Dataset entries

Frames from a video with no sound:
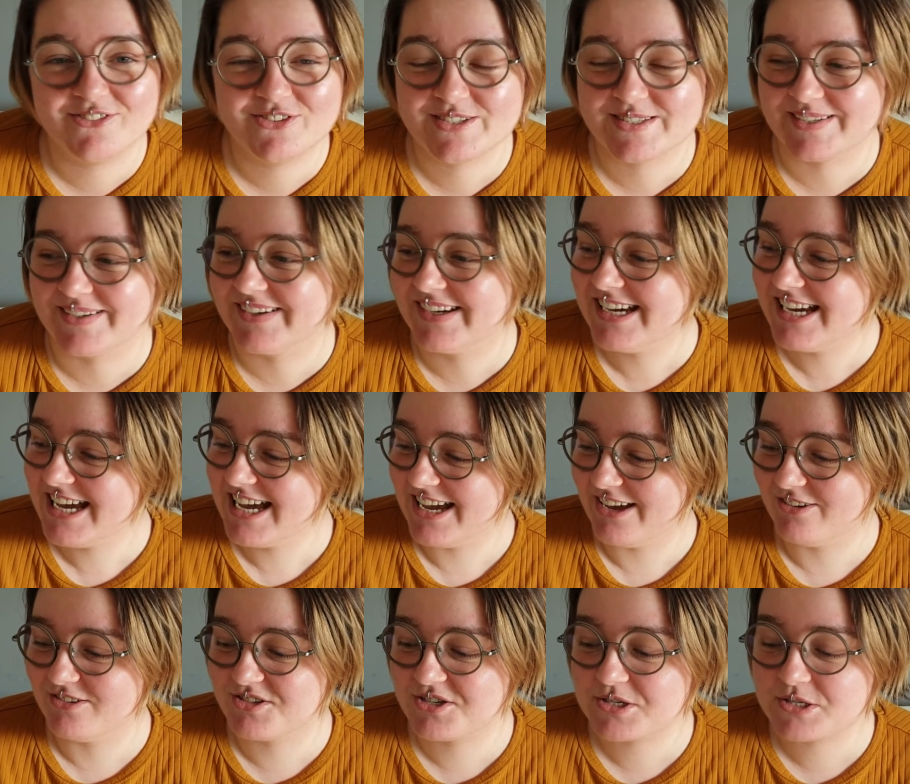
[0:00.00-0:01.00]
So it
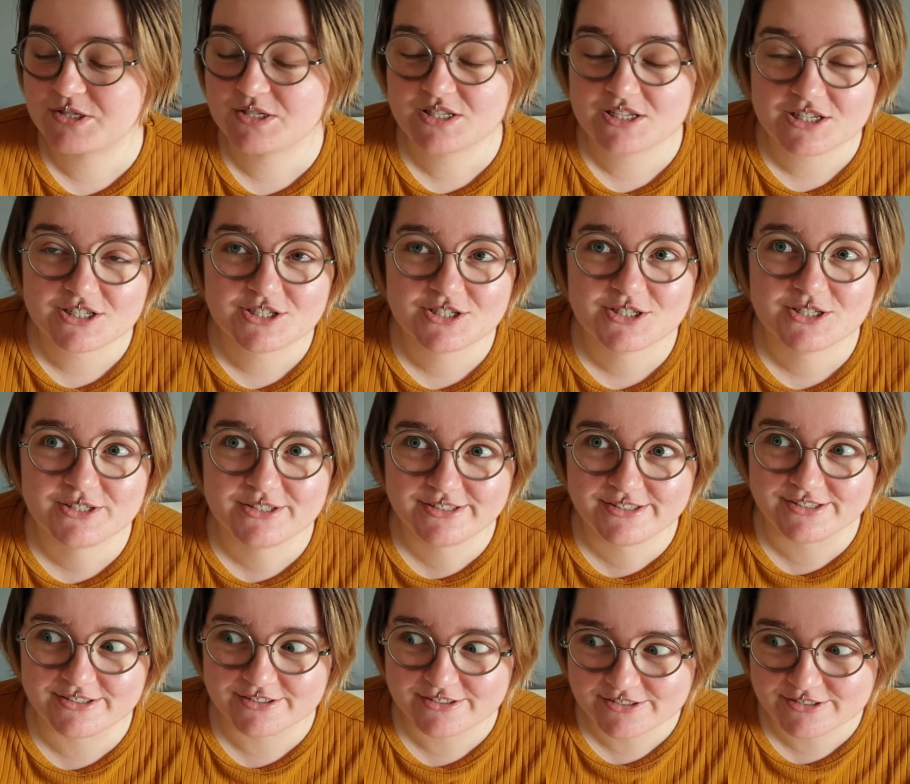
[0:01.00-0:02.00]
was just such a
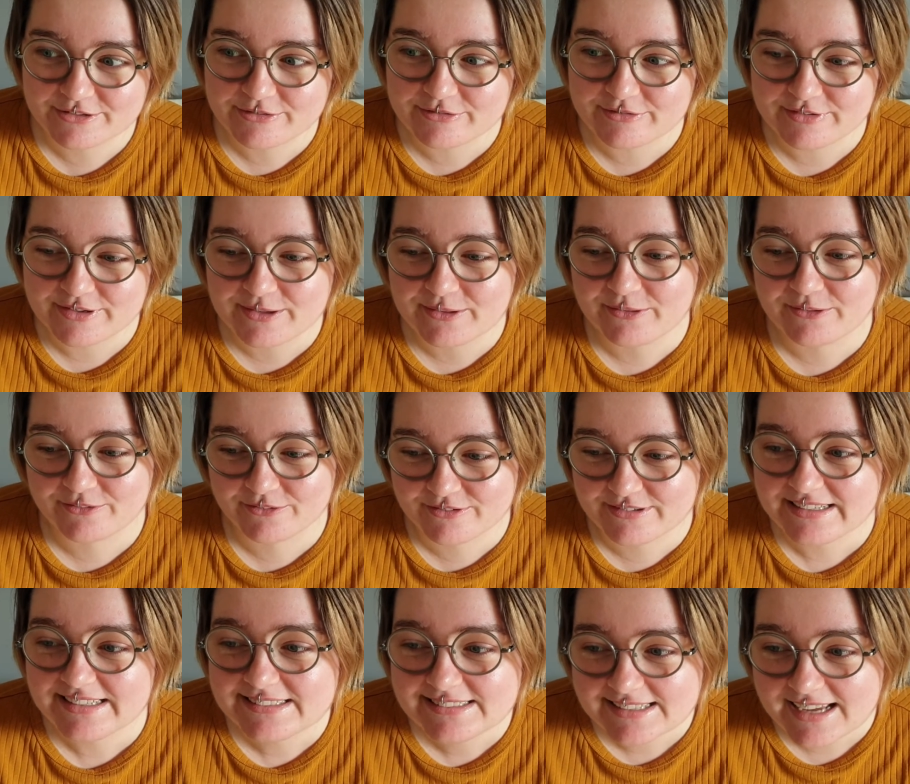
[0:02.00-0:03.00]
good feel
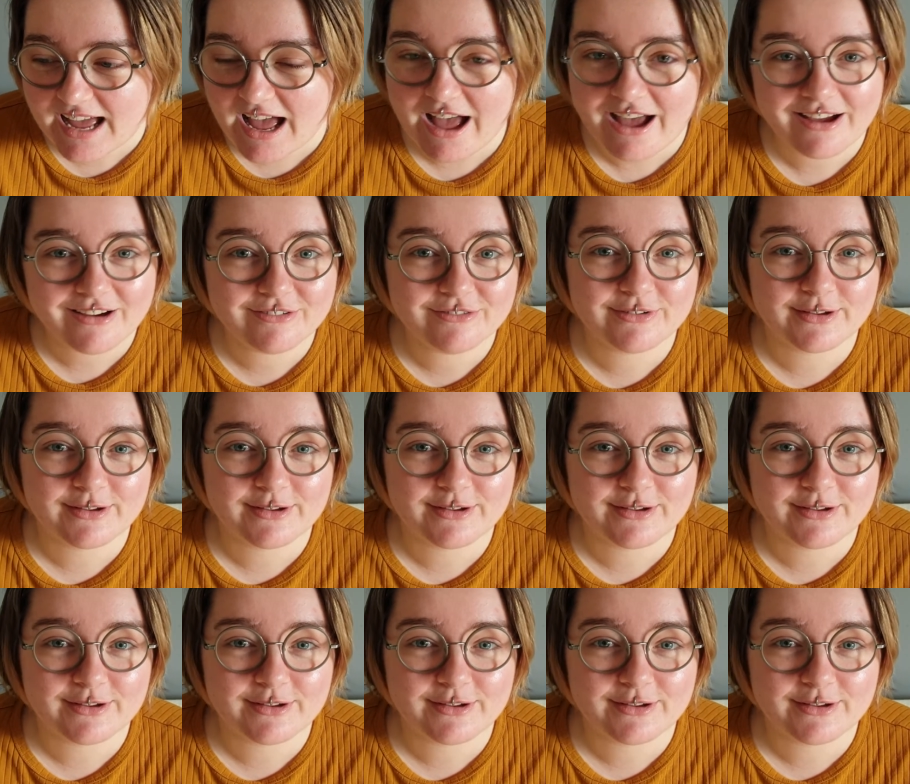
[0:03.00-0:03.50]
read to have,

■ **TASK GOAL**: A word-for-word transcript of the entries above is needed, with pictures removed.

■ **YOUR RESPONSE**:
Frames from a video with no sound:
[0:00.00-0:01.00]
So it
[0:01.00-0:02.00]
was just such a
[0:02.00-0:03.00]
good feel
[0:03.00-0:03.50]
read to have,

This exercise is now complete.